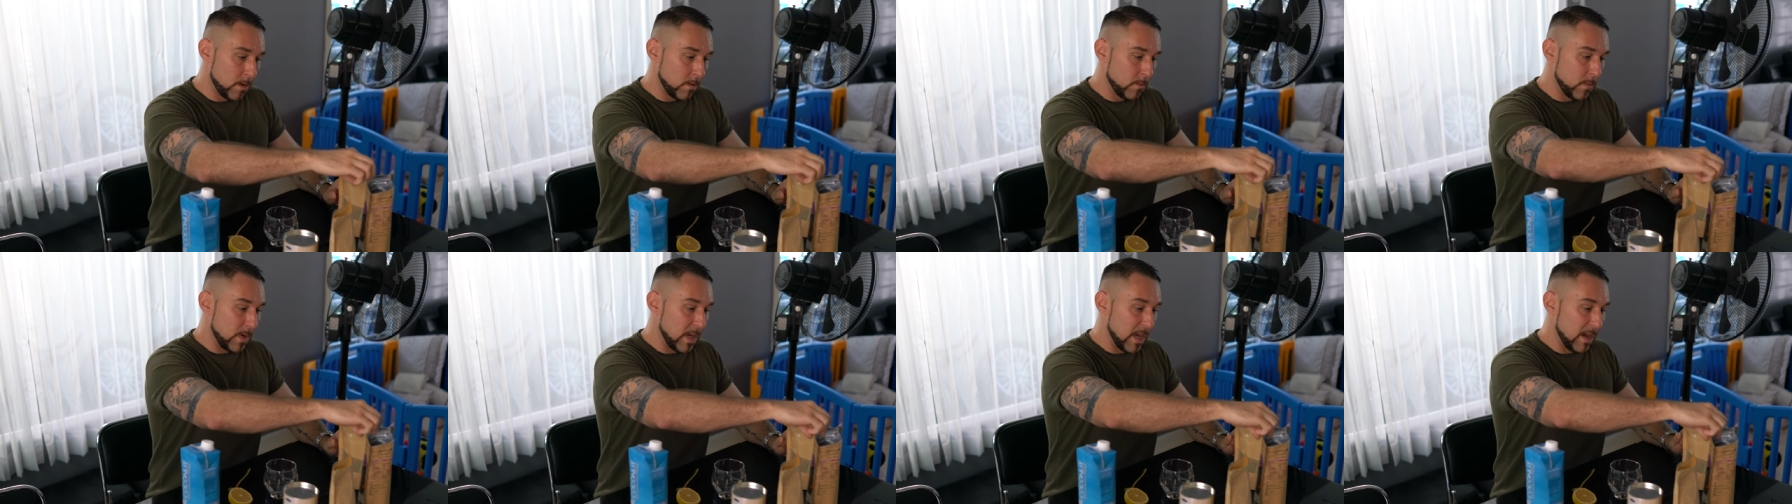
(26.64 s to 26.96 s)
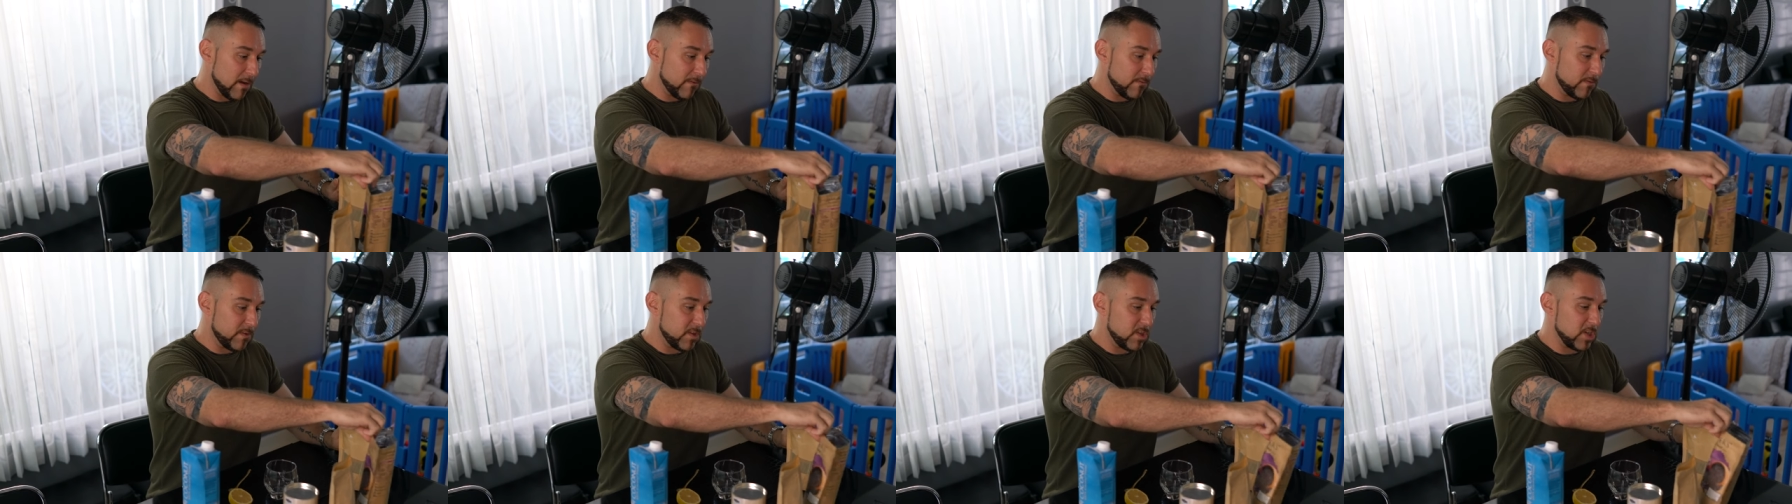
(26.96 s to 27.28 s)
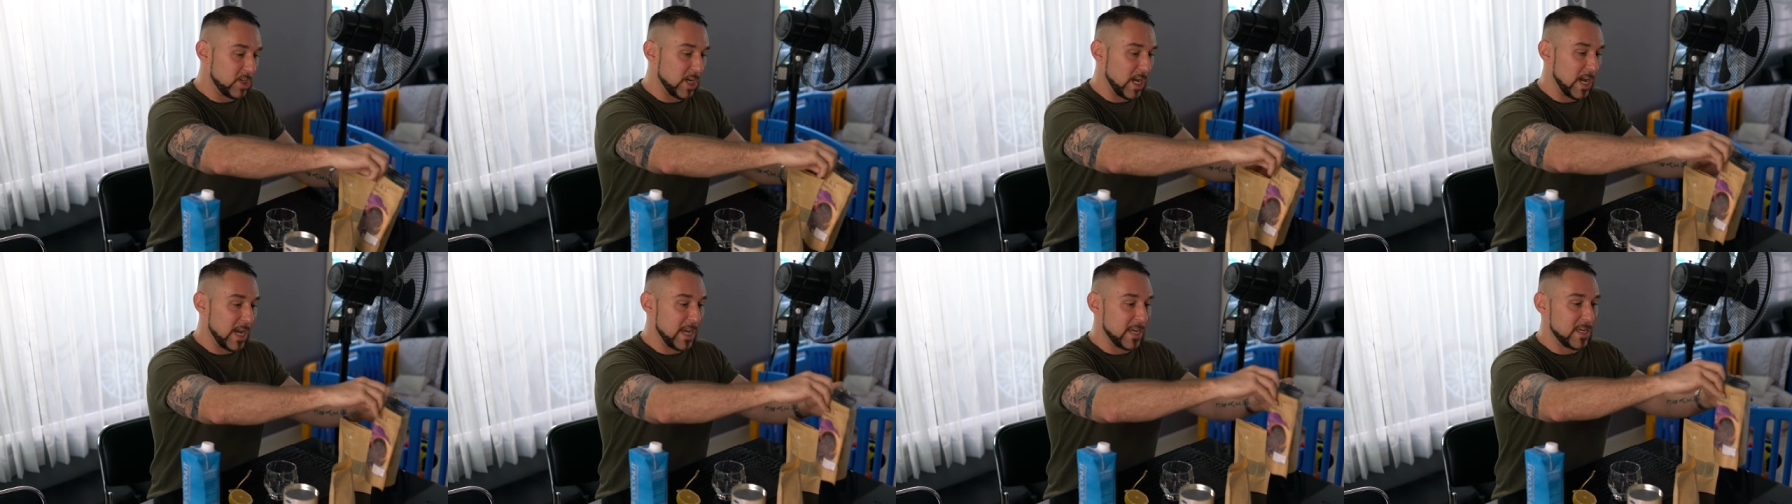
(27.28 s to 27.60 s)
We have
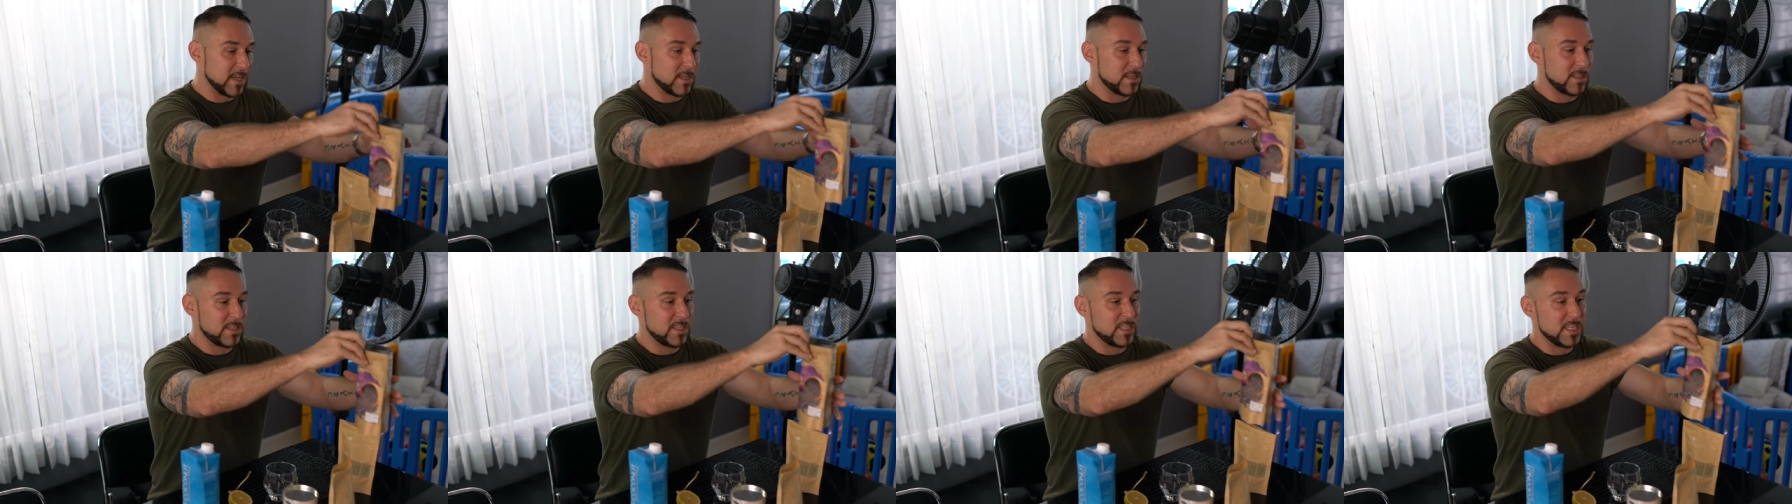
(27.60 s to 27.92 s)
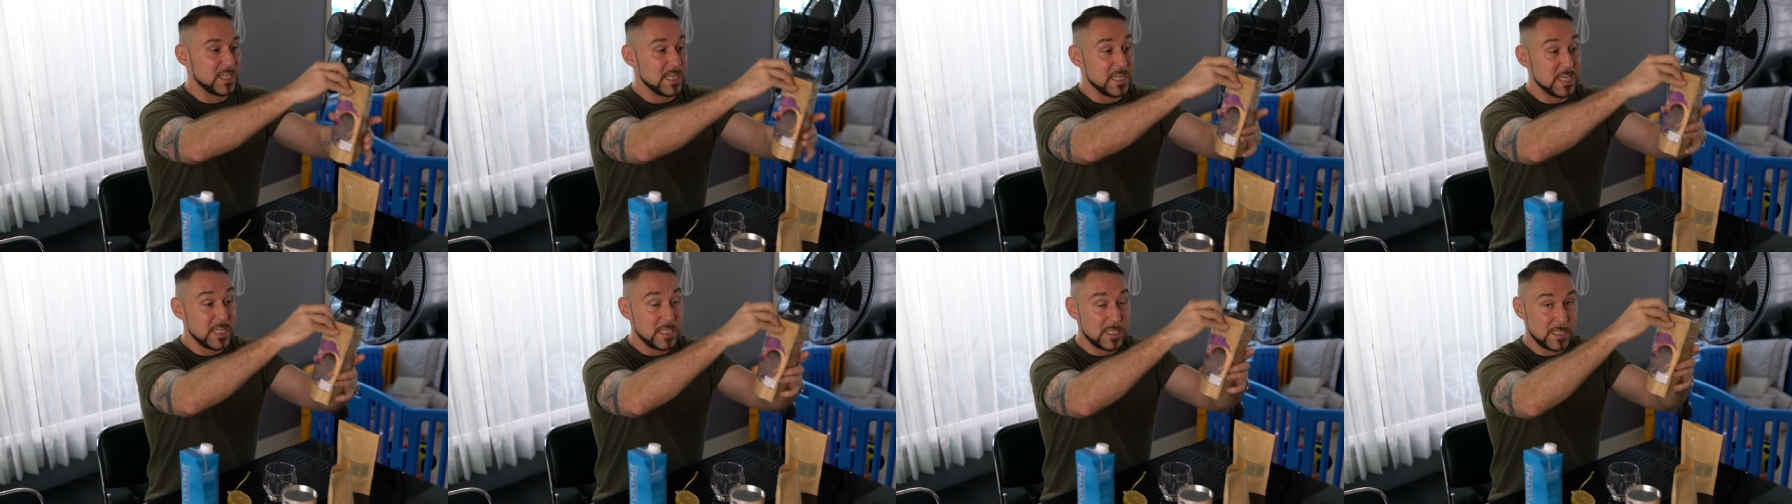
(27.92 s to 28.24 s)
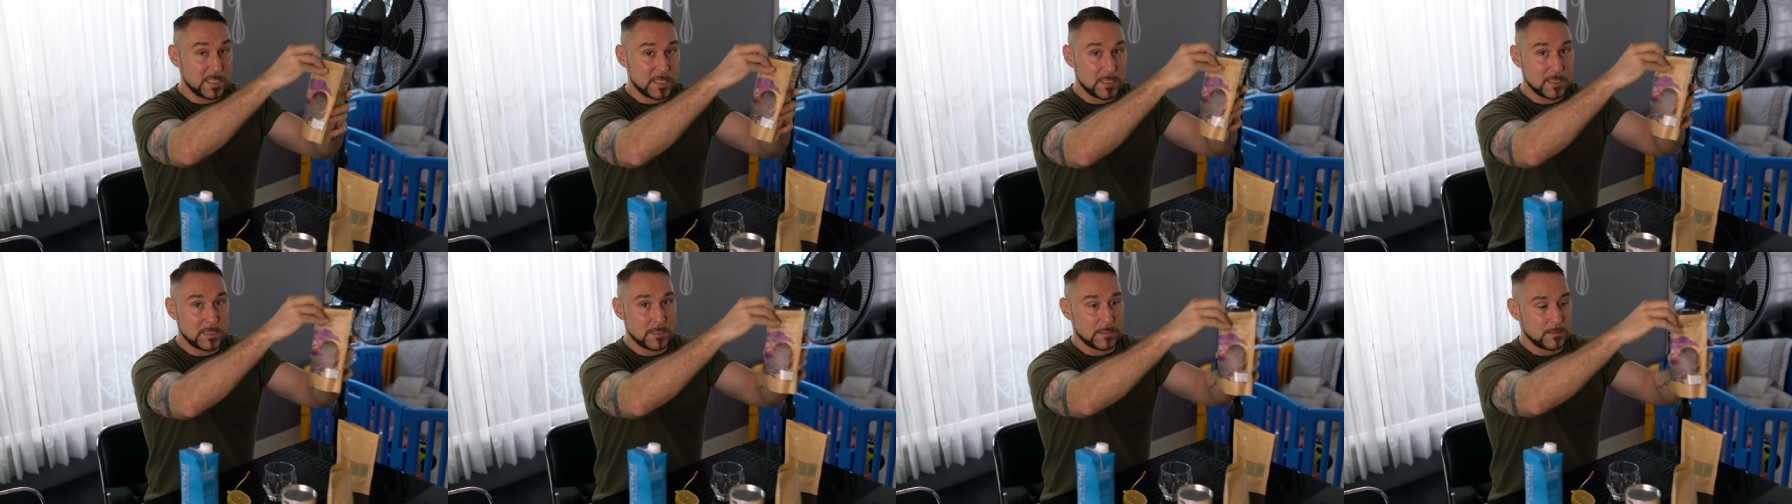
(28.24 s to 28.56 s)
chia
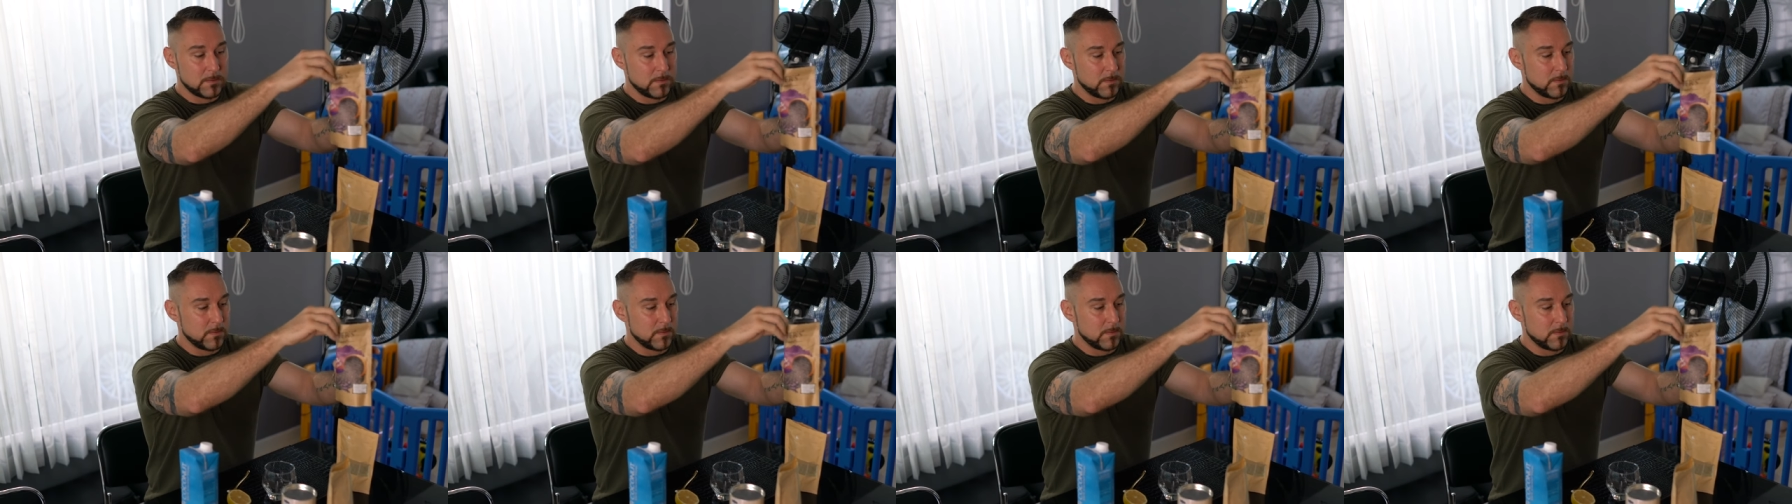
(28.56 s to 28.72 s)
seeds,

* _Directions for this task_: What is wanted is an exact copy of the lines from the line with "(27.28 s to 27.60 s)" through the end of the records, both ends included, pictures excluded.

* _Exercise result_:
(27.28 s to 27.60 s)
We have
(27.60 s to 27.92 s)
(27.92 s to 28.24 s)
(28.24 s to 28.56 s)
chia
(28.56 s to 28.72 s)
seeds,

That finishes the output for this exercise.